Una de las principales herramientas requeridas para lograr todo este ambicioso reto, se conseguirá mediante la instalación de sensores de análisis inteligentes distribuidos por toda la ciudad, de tal manera que éstos tengan la capacidad de recopilar, tratar y analizar ingentes cantidades de información heterogénea, ya sean imágenes, sonidos, movimientos… Entraría aquí a formar parte del juego otro concepto al que ya he hecho alusión, y que seguro que es conocido por la mayoría de los lectores, y no es otro que el concepto de Big Data.
Y es que, en las Smart Cities, habrá millones y millones de datos circulando a nuestro alrededor, bajo un manto transparente, pero de tal envergadura, que yo creo que no nos podemos siquiera hacer a la idea.
Actualmente no contamos con una regulación que responda a todos los interrogantes que desde el punto de vista jurídico plantea toda esta nueva y ya presente realidad.
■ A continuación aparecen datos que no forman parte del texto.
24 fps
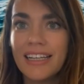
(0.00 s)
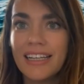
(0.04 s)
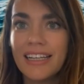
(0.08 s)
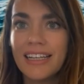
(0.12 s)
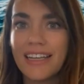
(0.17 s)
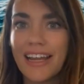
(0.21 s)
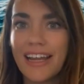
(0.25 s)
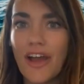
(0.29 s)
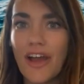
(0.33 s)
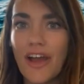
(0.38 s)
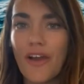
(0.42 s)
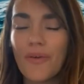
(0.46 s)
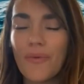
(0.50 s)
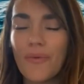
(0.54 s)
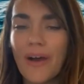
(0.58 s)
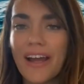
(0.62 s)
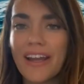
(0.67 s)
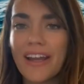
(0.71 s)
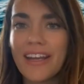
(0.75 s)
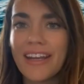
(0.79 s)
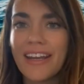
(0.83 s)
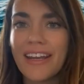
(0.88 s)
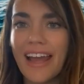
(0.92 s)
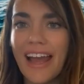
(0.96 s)
Now, no
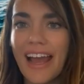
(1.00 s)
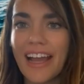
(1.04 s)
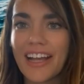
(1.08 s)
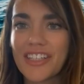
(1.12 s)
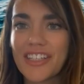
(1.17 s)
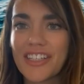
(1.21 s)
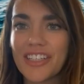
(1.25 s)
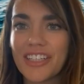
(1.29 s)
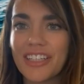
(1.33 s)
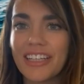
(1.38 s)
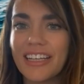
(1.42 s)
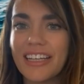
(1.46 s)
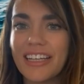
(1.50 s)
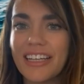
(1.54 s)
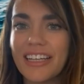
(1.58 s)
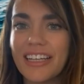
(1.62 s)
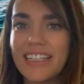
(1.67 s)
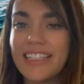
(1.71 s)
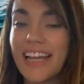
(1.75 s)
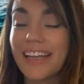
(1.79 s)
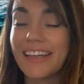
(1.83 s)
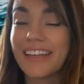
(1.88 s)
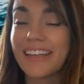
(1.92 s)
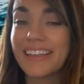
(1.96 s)
one actually
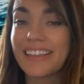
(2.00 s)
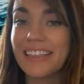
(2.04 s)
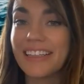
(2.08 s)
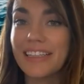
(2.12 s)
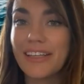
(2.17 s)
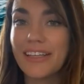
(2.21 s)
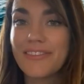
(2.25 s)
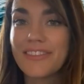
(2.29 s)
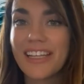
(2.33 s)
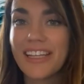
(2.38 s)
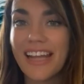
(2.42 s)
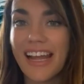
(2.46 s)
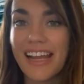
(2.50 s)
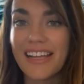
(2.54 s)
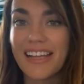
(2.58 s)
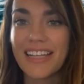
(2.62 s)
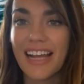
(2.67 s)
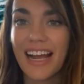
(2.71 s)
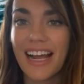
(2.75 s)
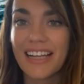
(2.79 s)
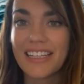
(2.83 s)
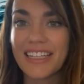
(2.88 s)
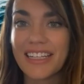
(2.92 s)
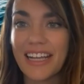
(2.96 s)
technically lives in
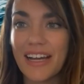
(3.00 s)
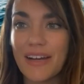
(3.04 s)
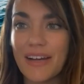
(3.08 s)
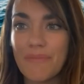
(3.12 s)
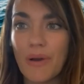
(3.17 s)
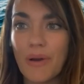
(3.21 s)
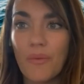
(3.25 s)
Antarctica,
El Reglamento General de Protección de Datos es la norma que a nivel europeo regula la protección de los datos de carácter personal, reforzando especialmente el derecho de los afectados a controlar y a que no se traten sus datos más sensibles (los que revelen el origen étnico o racial, opiniones políticas, datos genéticos, biométricos, relativos a la vida sexual y a la salud de las personas…).
Si bien es cierto que este no es un derecho absoluto, ya que la protección de estos datos no operará cuando concurran una serie de requisitos, donde encontramos el bien conocido, ambiguo e indeterminado concepto de “interés público”, ¿cuándo dejaremos de ser los titulares de nuestros datos, para que “alguien”, amparándose en este ambiguo concepto de interés público, pase a ostentar total libertad de acceso y tratamiento de los mismos? Personalmente, esto es algo que me crea bastante inseguridad y hace que se me pongan los pelos de punta.
Nadie puede poner en duda las ventajas que ha supuesto la incorporación de la tecnología en todos los ámbitos de la sociedad, ya sea en el ámbito escolar, en el sanitario, en el industrial… Actualmente es impensable el simple hecho de pasar un día sin el uso de un medio tecnológico. No ha sido la tecnología la que se ha ido adaptando al ser humano, sino que ha sido el ser humano el que se ha ido acoplando a ella, hasta tal punto, que ahora seríamos incapaces de despegarnos y de vivir un solo día sin ella.
No estoy negando tampoco las facilidades que un mundo más conectado nos va a brindar en muchos ámbitos de nuestra vida, pero… ¿a qué precio?
¿Habría que considerar a día de hoy el temor planteado George Orwell en su obra “1984”?